*** Source material
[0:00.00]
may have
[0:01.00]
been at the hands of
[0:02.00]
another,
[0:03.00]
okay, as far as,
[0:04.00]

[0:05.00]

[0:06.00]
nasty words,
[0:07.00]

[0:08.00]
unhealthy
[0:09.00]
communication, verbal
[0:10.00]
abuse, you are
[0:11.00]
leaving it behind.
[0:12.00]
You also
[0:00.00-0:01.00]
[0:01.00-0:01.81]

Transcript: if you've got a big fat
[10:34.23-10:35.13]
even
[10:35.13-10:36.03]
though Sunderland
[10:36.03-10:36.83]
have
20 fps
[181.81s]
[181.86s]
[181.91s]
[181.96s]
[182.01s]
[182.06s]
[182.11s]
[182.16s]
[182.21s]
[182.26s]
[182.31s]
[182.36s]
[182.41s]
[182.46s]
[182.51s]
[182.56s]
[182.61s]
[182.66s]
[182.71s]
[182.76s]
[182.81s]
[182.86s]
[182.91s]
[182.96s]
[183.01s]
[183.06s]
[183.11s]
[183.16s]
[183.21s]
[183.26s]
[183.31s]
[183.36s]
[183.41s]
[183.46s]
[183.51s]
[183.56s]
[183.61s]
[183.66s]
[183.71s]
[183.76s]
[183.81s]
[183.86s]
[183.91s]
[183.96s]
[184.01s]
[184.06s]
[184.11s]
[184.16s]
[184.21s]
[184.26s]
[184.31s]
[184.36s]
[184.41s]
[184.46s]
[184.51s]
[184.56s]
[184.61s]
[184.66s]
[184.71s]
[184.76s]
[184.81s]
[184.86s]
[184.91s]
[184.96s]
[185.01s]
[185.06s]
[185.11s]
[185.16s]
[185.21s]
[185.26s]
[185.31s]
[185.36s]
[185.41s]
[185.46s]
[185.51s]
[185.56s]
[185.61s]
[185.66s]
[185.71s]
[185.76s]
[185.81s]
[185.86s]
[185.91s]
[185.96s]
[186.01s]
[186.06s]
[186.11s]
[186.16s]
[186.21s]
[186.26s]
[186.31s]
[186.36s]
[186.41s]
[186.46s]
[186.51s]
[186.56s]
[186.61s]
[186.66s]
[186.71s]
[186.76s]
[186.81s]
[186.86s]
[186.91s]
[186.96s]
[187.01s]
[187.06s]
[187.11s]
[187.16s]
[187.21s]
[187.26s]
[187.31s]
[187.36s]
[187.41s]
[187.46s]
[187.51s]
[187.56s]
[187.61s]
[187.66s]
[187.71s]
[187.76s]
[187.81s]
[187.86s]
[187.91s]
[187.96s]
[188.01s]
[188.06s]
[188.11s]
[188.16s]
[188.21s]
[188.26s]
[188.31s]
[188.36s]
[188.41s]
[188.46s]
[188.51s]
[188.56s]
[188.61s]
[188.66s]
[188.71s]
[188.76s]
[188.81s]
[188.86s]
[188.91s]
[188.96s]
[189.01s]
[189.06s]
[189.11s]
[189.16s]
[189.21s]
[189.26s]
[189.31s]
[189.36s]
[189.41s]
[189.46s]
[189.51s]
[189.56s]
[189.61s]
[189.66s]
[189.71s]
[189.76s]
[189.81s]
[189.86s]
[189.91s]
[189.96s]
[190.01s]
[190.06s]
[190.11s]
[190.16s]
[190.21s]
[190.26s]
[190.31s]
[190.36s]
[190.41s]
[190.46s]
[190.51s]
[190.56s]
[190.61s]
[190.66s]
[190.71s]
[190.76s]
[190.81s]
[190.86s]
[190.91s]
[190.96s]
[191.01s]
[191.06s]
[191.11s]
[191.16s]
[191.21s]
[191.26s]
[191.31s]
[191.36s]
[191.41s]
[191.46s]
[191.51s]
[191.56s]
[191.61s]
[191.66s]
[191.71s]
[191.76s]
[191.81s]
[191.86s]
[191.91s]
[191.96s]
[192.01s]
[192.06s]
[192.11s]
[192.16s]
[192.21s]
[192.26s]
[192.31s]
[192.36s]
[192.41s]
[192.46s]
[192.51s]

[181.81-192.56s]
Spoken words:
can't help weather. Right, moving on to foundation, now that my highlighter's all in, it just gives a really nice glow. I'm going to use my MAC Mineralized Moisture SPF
******
◆ **Task details**
Take the entries above and return all of them exactly.

◆ **Exercise response**
[0:00.00]
may have
[0:01.00]
been at the hands of
[0:02.00]
another,
[0:03.00]
okay, as far as,
[0:04.00]

[0:05.00]

[0:06.00]
nasty words,
[0:07.00]

[0:08.00]
unhealthy
[0:09.00]
communication, verbal
[0:10.00]
abuse, you are
[0:11.00]
leaving it behind.
[0:12.00]
You also
[0:00.00-0:01.00]
[0:01.00-0:01.81]

Transcript: if you've got a big fat
[10:34.23-10:35.13]
even
[10:35.13-10:36.03]
though Sunderland
[10:36.03-10:36.83]
have
20 fps
[181.81s]
[181.86s]
[181.91s]
[181.96s]
[182.01s]
[182.06s]
[182.11s]
[182.16s]
[182.21s]
[182.26s]
[182.31s]
[182.36s]
[182.41s]
[182.46s]
[182.51s]
[182.56s]
[182.61s]
[182.66s]
[182.71s]
[182.76s]
[182.81s]
[182.86s]
[182.91s]
[182.96s]
[183.01s]
[183.06s]
[183.11s]
[183.16s]
[183.21s]
[183.26s]
[183.31s]
[183.36s]
[183.41s]
[183.46s]
[183.51s]
[183.56s]
[183.61s]
[183.66s]
[183.71s]
[183.76s]
[183.81s]
[183.86s]
[183.91s]
[183.96s]
[184.01s]
[184.06s]
[184.11s]
[184.16s]
[184.21s]
[184.26s]
[184.31s]
[184.36s]
[184.41s]
[184.46s]
[184.51s]
[184.56s]
[184.61s]
[184.66s]
[184.71s]
[184.76s]
[184.81s]
[184.86s]
[184.91s]
[184.96s]
[185.01s]
[185.06s]
[185.11s]
[185.16s]
[185.21s]
[185.26s]
[185.31s]
[185.36s]
[185.41s]
[185.46s]
[185.51s]
[185.56s]
[185.61s]
[185.66s]
[185.71s]
[185.76s]
[185.81s]
[185.86s]
[185.91s]
[185.96s]
[186.01s]
[186.06s]
[186.11s]
[186.16s]
[186.21s]
[186.26s]
[186.31s]
[186.36s]
[186.41s]
[186.46s]
[186.51s]
[186.56s]
[186.61s]
[186.66s]
[186.71s]
[186.76s]
[186.81s]
[186.86s]
[186.91s]
[186.96s]
[187.01s]
[187.06s]
[187.11s]
[187.16s]
[187.21s]
[187.26s]
[187.31s]
[187.36s]
[187.41s]
[187.46s]
[187.51s]
[187.56s]
[187.61s]
[187.66s]
[187.71s]
[187.76s]
[187.81s]
[187.86s]
[187.91s]
[187.96s]
[188.01s]
[188.06s]
[188.11s]
[188.16s]
[188.21s]
[188.26s]
[188.31s]
[188.36s]
[188.41s]
[188.46s]
[188.51s]
[188.56s]
[188.61s]
[188.66s]
[188.71s]
[188.76s]
[188.81s]
[188.86s]
[188.91s]
[188.96s]
[189.01s]
[189.06s]
[189.11s]
[189.16s]
[189.21s]
[189.26s]
[189.31s]
[189.36s]
[189.41s]
[189.46s]
[189.51s]
[189.56s]
[189.61s]
[189.66s]
[189.71s]
[189.76s]
[189.81s]
[189.86s]
[189.91s]
[189.96s]
[190.01s]
[190.06s]
[190.11s]
[190.16s]
[190.21s]
[190.26s]
[190.31s]
[190.36s]
[190.41s]
[190.46s]
[190.51s]
[190.56s]
[190.61s]
[190.66s]
[190.71s]
[190.76s]
[190.81s]
[190.86s]
[190.91s]
[190.96s]
[191.01s]
[191.06s]
[191.11s]
[191.16s]
[191.21s]
[191.26s]
[191.31s]
[191.36s]
[191.41s]
[191.46s]
[191.51s]
[191.56s]
[191.61s]
[191.66s]
[191.71s]
[191.76s]
[191.81s]
[191.86s]
[191.91s]
[191.96s]
[192.01s]
[192.06s]
[192.11s]
[192.16s]
[192.21s]
[192.26s]
[192.31s]
[192.36s]
[192.41s]
[192.46s]
[192.51s]

[181.81-192.56s]
Spoken words:
can't help weather. Right, moving on to foundation, now that my highlighter's all in, it just gives a really nice glow. I'm going to use my MAC Mineralized Moisture SPF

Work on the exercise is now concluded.